Major indices in the US dropped back into official "bear market" territory - generally defined as a drop of 20% below their 12-month peak. The technology-dominated Nasdaq index fell 59 to 2,274 while the broader Standard & Poor's 500 basket slipped 30 to 1,244.
"We're seeing nothing but sellers," said Ted Oberhaus, director of equity trading at the investment firm Lord, Abbett & Co. "In a bear market you don't really need an excuse to sell."
A steady drip feed of gloomy news has harmed hopes of a swift recovery from the global credit crunch, and a glut of trading statements from retailers in the US gave little cause for optimism. Leading chains such as Target, CostCo, Gap and Abercrombie & Fitch all revealed falls in like-for-like sales in August, although the world's biggest retailer, Wal-Mart, bucked the trend with a 3% increase excluding fuel.
"If you look at the data we have on the US and global economy, things are only getting worse," Diane Garnick, a strategist at Invesco in New York, told Bloomberg News. "That leads me to believe that demand is going to slow down and slow down pretty quickly."
Official monthly US government unemployment figures are due out today and are likely to be closely scrutinized. Wall Street was heading yesterday for its worst four-day fall for nearly three months.

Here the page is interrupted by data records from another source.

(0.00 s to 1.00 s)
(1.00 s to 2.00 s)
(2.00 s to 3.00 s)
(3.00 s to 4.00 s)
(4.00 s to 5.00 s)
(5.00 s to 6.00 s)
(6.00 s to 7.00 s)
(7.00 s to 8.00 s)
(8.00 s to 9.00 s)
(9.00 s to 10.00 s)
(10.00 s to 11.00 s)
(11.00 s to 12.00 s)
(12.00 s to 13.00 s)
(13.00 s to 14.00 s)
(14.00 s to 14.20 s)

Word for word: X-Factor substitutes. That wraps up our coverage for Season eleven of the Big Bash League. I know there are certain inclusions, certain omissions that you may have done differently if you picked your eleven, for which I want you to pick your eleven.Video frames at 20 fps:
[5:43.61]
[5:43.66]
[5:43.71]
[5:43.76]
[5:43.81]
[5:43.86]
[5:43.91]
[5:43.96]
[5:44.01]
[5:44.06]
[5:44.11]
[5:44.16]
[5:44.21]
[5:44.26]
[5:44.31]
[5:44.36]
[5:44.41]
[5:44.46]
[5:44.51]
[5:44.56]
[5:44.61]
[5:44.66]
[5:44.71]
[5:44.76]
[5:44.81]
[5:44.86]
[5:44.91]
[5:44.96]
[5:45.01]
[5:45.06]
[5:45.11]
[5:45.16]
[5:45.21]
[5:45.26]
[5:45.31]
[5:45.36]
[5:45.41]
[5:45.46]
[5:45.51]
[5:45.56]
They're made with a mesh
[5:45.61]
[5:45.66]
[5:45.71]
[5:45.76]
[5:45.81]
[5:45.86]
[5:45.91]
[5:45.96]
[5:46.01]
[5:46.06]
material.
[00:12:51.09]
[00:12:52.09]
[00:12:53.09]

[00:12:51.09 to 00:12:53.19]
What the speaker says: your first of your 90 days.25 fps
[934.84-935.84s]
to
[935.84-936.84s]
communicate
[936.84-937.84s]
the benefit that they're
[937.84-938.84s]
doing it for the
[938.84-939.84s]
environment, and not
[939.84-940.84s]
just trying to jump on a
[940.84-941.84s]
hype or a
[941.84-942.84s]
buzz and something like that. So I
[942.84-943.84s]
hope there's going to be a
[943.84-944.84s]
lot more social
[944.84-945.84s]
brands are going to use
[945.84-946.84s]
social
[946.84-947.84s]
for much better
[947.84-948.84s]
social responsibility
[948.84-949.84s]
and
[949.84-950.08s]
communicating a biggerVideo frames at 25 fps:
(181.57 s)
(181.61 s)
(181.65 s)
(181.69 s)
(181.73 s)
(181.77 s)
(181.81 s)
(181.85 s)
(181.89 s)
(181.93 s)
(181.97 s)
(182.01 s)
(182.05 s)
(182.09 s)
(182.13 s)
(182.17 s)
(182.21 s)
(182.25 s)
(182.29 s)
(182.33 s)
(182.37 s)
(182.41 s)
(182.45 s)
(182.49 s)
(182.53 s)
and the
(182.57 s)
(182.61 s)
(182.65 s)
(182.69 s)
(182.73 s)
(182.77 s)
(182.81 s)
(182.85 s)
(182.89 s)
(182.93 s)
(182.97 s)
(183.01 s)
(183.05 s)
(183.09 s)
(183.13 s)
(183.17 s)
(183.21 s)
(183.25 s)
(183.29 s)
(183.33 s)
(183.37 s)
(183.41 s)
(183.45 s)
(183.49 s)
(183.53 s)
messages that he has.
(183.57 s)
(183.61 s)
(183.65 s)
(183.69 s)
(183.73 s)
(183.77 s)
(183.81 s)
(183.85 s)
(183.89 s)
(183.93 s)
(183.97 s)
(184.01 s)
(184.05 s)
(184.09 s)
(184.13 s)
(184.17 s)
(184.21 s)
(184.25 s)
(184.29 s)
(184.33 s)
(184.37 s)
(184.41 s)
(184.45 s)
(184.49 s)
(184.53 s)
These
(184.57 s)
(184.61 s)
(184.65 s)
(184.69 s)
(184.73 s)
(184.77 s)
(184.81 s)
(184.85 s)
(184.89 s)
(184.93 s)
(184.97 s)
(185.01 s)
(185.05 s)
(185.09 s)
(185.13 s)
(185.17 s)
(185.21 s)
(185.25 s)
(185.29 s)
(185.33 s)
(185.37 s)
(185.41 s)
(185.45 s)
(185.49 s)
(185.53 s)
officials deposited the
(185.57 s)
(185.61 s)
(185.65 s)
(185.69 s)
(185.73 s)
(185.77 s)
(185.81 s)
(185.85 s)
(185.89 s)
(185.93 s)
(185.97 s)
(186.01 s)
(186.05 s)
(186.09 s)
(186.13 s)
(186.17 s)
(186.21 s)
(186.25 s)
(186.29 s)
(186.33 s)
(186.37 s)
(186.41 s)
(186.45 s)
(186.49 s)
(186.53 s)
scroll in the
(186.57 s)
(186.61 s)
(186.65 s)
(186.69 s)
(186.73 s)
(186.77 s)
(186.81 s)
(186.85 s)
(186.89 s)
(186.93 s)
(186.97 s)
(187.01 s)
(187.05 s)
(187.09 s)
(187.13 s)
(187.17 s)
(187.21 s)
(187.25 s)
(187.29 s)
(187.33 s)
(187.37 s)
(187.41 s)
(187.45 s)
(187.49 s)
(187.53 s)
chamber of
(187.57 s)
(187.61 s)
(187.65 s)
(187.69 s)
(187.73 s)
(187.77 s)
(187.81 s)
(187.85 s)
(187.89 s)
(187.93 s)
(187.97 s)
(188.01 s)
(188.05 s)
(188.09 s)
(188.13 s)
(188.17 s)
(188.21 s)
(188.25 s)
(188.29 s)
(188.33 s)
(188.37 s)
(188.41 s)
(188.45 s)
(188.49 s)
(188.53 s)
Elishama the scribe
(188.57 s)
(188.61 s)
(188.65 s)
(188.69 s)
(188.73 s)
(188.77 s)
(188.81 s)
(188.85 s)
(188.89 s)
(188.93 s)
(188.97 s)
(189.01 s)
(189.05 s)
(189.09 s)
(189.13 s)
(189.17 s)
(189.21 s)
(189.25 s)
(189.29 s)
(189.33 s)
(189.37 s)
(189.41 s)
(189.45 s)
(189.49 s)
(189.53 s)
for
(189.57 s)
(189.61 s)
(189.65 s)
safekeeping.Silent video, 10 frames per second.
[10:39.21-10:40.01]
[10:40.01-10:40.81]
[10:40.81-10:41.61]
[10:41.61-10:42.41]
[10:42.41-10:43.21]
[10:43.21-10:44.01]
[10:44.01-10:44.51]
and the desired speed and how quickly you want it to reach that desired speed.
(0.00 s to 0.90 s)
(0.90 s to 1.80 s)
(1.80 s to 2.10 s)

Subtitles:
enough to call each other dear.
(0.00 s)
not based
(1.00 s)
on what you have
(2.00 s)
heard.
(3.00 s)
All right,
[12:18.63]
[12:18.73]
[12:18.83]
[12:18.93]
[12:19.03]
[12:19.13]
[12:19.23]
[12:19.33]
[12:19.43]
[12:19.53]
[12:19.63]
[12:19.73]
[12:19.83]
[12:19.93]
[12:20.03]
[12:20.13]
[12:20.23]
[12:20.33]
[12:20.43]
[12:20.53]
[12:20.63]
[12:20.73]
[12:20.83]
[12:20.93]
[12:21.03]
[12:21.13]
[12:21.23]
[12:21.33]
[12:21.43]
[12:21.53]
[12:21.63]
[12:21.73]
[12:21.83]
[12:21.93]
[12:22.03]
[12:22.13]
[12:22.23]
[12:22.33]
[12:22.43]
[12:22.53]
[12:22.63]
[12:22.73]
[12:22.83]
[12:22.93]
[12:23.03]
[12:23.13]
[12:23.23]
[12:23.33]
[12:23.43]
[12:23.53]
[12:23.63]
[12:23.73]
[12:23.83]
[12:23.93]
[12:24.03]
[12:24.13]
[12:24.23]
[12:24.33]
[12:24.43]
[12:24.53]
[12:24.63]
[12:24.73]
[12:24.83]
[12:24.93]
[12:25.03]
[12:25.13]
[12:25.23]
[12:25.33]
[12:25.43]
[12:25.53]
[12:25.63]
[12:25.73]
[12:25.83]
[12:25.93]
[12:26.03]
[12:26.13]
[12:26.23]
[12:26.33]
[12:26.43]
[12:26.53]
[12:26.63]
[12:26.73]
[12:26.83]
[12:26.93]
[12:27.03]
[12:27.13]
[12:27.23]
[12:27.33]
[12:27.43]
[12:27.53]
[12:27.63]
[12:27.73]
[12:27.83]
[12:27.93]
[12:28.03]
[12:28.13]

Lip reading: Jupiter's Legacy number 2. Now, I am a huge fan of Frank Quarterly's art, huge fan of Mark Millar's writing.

The ECB's move follows concerns that its system to help unfreeze the credit markets had been open to misuse. As a result it is increasing the price it is charging for banks to use toxic mortgage-backed securities for more liquid funds from next February. Instead of receiving €98 for €100 of assets, banks will receive €83.60 in some instances under the new rules.
The ECB's liquidity package - brought in a year ago when the credit crunch started to bite - was being widely used by banks in Europe and is said to have allowed some banks to adjust to the harsher economic realities. The ECB's president, Jean-Claude Trichet, said the changes aimed to improve risk control. "We don't think it will impair the way the system is functioning and the capacity of the banks to go to our operations," Trichet said.
The ECB announced changes to its liquidity package at a time when British banks are preparing for the Bank of England's special liquidity scheme - introduced in April in an attempt to help make it easier for banks to raise financing - to close, in mid-October.
The market turmoil also came along with a warning that a fully fledged global recession appeared "unavoidable" without strong and internationally coordinated action on macroeconomic policy.
In its annual trade and development report, the UN Conference on Trade and Development (Unctad) said the global economy was "teetering on the brink of recession" because of the fallout from the financial crisis in the US, the bursting of the housing bubbles in large economies, soaring commodity prices, increasingly restrictive monetary policies and stockmarket volatility. Unctad expects the pace of world output to fall to about 3% in 2008 - almost one percentage point less than in the past two years.
The report also said that there was mounting evidence that developing countries, which up until now have remained resilient in the midst of the credit crunch, "cannot escape the global slowdown".